■ **TASK INSTRUCTIONS**
Across the listing below, how many lines contain "frames"? Answer with the number and nothing else.

· · ·

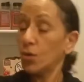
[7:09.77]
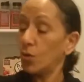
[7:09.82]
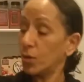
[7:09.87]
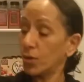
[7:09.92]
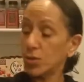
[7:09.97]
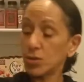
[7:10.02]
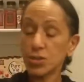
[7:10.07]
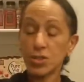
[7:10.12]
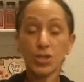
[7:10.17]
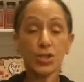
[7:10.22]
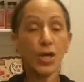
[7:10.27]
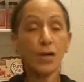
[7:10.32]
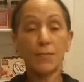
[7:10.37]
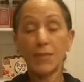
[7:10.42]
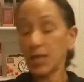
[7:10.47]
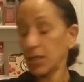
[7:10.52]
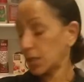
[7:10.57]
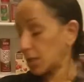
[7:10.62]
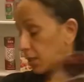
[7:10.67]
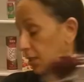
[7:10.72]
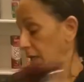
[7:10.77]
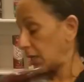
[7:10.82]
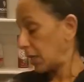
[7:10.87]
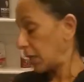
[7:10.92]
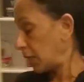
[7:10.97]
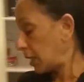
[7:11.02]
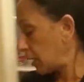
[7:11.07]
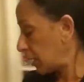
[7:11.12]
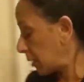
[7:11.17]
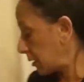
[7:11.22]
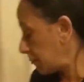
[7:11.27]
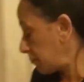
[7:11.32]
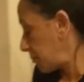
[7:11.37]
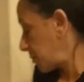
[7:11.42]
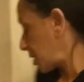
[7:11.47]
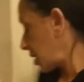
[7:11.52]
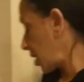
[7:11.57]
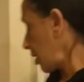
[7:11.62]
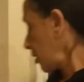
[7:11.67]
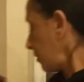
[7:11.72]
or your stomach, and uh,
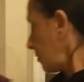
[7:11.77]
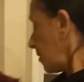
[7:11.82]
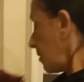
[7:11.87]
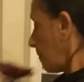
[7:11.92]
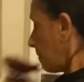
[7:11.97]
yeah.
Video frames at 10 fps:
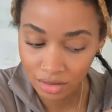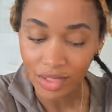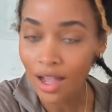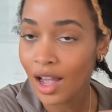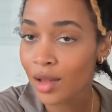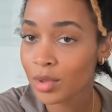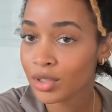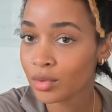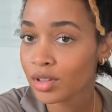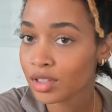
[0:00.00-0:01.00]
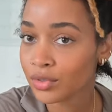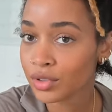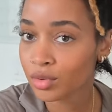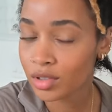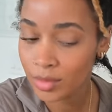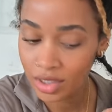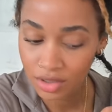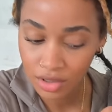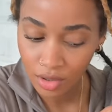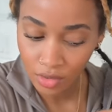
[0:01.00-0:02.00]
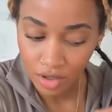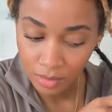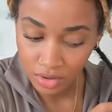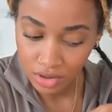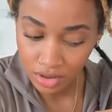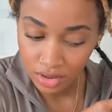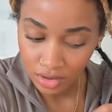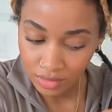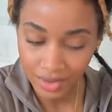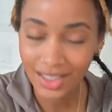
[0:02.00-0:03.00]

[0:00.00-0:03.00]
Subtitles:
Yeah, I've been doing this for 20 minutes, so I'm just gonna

· · ·

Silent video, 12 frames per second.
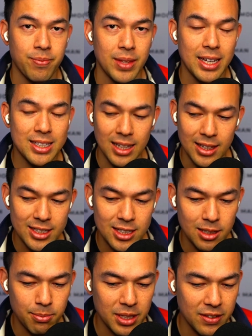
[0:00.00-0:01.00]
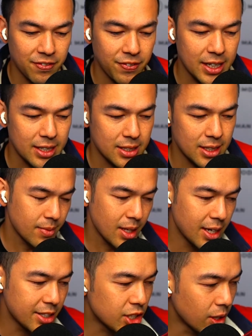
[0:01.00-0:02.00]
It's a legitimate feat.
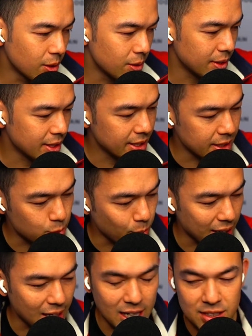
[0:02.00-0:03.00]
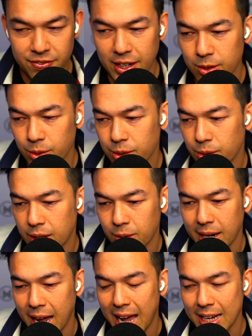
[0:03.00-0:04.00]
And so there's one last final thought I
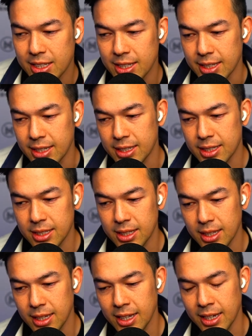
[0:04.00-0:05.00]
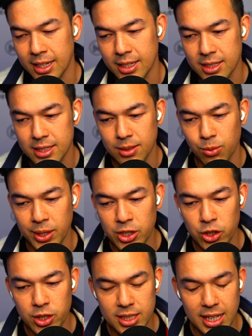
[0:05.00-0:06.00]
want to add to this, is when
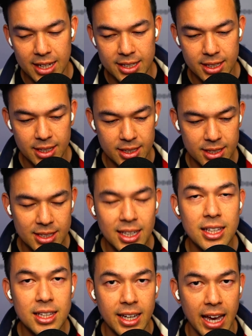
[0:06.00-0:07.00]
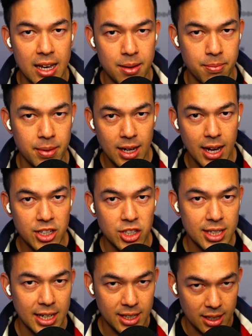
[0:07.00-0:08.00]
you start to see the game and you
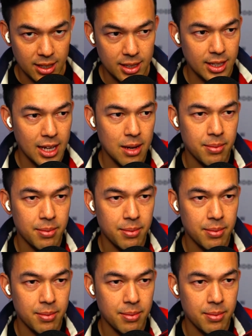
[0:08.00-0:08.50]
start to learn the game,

· · ·

■ **SOLUTION TO THE EXERCISE**
2